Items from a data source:
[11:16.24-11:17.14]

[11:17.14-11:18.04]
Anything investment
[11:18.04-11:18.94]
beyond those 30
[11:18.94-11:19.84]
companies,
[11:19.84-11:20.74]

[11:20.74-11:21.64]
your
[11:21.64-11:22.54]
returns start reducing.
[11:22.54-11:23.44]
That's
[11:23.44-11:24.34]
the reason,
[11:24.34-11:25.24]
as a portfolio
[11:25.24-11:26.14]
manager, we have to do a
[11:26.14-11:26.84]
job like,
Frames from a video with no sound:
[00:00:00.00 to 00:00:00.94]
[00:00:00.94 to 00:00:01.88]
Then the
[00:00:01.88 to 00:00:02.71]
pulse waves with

* * *

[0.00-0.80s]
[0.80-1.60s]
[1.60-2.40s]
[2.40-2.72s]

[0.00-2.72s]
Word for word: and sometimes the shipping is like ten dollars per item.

* * *

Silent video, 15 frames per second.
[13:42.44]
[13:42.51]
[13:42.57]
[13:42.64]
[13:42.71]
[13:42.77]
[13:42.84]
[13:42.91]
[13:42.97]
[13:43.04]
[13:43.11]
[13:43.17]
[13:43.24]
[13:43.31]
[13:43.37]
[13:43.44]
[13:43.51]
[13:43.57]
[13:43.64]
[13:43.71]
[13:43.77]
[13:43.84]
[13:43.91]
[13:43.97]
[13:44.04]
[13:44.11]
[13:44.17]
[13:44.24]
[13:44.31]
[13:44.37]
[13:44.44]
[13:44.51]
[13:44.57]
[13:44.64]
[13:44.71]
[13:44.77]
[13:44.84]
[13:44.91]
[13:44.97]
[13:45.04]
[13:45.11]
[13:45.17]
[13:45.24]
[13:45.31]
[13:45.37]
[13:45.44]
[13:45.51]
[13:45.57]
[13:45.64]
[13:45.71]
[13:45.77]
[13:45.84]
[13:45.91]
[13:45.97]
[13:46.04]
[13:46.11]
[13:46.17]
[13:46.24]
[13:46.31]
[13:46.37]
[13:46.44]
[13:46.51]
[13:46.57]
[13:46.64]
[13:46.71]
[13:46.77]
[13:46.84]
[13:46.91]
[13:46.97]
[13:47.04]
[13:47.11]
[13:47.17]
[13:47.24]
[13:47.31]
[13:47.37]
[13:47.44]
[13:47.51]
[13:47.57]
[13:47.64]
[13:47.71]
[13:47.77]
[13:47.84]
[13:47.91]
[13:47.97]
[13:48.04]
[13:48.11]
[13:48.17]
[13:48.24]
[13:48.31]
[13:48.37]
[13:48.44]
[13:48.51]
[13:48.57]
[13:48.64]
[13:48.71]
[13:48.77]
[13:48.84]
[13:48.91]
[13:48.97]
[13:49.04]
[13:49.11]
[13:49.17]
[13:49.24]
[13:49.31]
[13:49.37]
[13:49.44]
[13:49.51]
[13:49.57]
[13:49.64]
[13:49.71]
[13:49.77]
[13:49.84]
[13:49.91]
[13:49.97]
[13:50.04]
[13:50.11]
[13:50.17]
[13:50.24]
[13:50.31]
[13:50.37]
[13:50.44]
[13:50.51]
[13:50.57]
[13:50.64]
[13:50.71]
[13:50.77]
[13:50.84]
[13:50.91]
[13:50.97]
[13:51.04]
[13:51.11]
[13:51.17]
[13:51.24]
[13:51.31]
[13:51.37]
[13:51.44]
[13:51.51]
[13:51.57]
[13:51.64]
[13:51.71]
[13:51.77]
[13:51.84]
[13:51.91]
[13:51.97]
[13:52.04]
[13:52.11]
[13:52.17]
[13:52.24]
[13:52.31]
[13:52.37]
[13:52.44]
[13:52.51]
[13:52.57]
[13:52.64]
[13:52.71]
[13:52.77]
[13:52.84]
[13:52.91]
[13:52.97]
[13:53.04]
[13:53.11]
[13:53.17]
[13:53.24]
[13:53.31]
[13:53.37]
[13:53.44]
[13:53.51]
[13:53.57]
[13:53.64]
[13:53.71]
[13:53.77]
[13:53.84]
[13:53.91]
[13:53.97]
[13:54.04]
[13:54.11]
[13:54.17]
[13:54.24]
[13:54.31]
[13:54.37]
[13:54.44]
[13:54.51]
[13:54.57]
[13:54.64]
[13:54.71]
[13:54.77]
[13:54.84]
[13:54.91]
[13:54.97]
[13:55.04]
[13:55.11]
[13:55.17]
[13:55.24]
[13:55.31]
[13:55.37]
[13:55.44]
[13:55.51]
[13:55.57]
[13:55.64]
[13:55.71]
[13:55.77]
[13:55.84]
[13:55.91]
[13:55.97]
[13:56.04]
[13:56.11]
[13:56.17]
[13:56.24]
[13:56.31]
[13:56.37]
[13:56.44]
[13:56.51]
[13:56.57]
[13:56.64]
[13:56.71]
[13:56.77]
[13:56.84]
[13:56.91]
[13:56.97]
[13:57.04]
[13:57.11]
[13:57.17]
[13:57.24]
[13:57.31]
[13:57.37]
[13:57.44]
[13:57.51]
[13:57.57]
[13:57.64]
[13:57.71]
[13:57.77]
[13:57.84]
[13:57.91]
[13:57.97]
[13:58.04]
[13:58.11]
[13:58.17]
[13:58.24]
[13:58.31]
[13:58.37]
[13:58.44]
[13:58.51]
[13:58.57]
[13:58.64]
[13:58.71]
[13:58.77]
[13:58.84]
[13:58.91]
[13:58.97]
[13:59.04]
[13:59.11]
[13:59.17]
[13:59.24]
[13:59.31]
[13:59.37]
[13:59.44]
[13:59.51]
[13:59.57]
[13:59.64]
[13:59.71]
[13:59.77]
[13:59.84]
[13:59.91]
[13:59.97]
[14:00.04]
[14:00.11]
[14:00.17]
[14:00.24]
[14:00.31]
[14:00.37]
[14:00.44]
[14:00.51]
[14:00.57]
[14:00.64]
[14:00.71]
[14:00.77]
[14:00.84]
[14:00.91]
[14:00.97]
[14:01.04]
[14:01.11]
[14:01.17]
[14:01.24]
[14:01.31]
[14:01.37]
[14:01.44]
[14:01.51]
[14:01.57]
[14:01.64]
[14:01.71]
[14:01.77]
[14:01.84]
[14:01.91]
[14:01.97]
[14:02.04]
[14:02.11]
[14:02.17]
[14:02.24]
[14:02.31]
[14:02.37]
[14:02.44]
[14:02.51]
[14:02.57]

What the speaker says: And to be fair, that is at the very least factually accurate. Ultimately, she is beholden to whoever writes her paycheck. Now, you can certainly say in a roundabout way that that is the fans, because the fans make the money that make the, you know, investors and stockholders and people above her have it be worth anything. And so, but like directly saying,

WHAT IS BEING ASKED: Some lines in the data above hold the string "video". Find and copy each of them.

SOLUTION TO THIS TASK:
Frames from a video with no sound:
Silent video, 15 frames per second.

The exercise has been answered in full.